Exactly as written, print out each entry in the data, with no pictures.

- [Task inputs]
============================================================

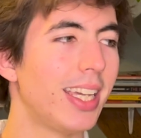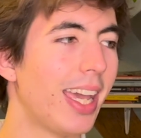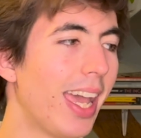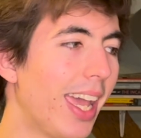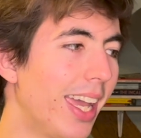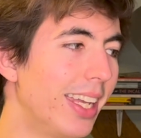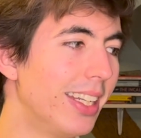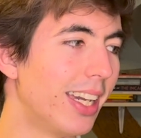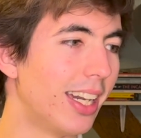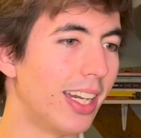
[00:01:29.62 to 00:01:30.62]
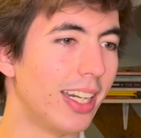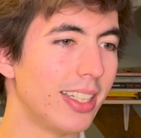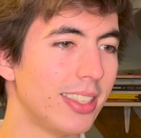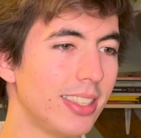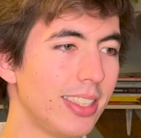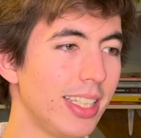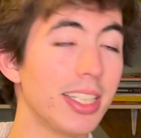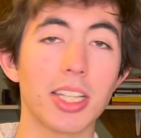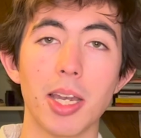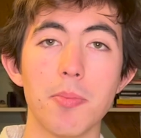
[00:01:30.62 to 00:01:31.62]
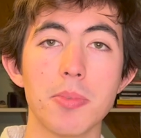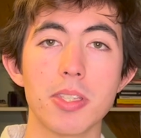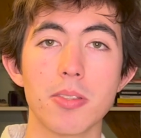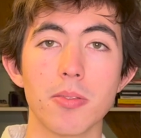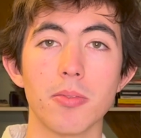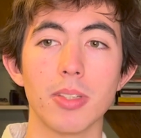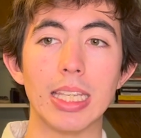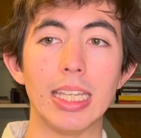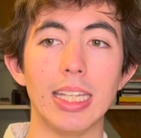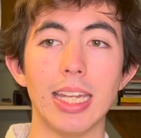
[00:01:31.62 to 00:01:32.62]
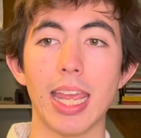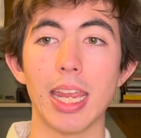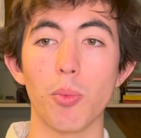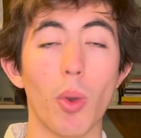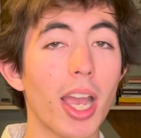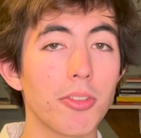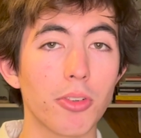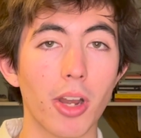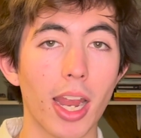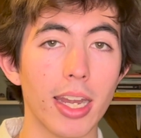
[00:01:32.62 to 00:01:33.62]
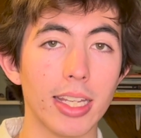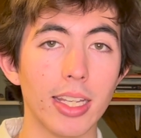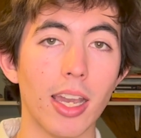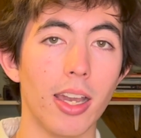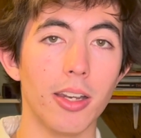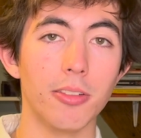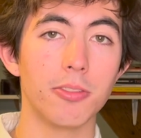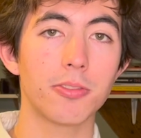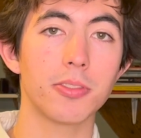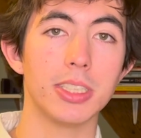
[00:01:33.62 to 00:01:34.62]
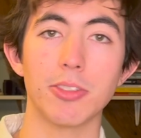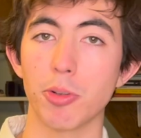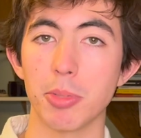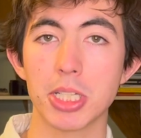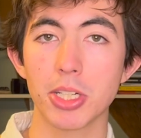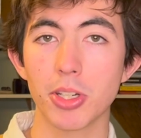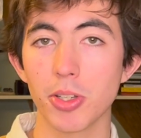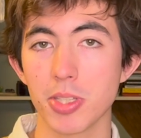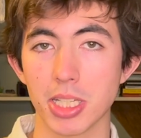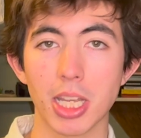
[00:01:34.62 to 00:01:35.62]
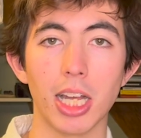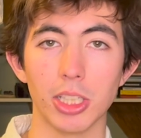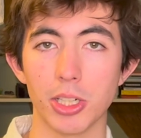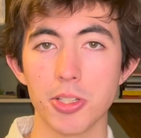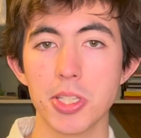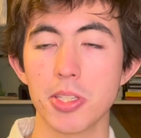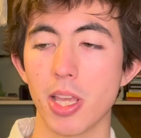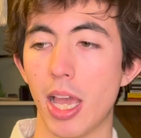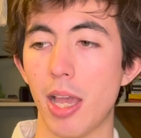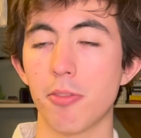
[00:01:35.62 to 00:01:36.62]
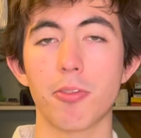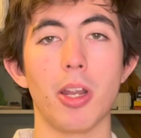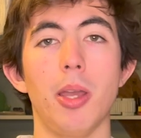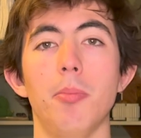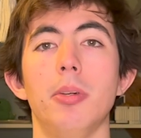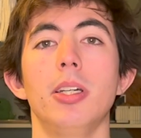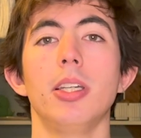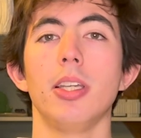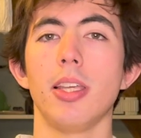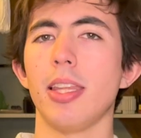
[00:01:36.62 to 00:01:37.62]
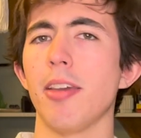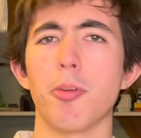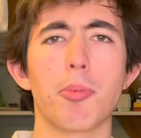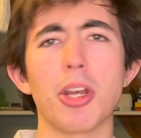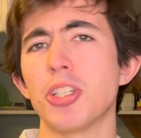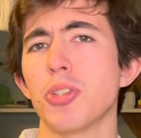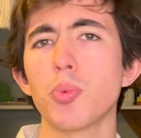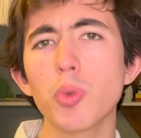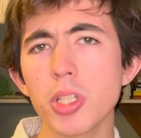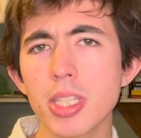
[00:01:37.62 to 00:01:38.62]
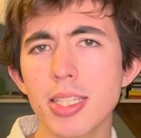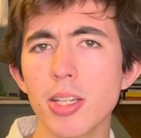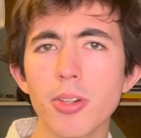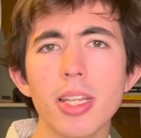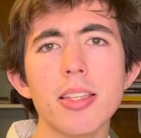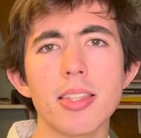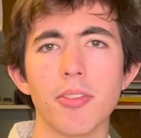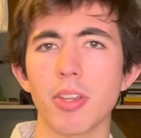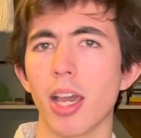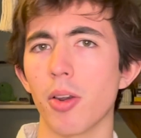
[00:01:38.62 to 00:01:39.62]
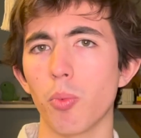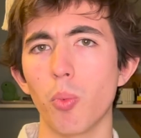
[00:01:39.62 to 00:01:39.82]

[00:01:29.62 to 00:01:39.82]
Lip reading: And it comes in a wide variety of different materials and colors. They have a precious wood series, they've got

============================================================

- [Finished exercise]
[00:01:29.62 to 00:01:30.62]
[00:01:30.62 to 00:01:31.62]
[00:01:31.62 to 00:01:32.62]
[00:01:32.62 to 00:01:33.62]
[00:01:33.62 to 00:01:34.62]
[00:01:34.62 to 00:01:35.62]
[00:01:35.62 to 00:01:36.62]
[00:01:36.62 to 00:01:37.62]
[00:01:37.62 to 00:01:38.62]
[00:01:38.62 to 00:01:39.62]
[00:01:39.62 to 00:01:39.82]

[00:01:29.62 to 00:01:39.82]
Lip reading: And it comes in a wide variety of different materials and colors. They have a precious wood series, they've got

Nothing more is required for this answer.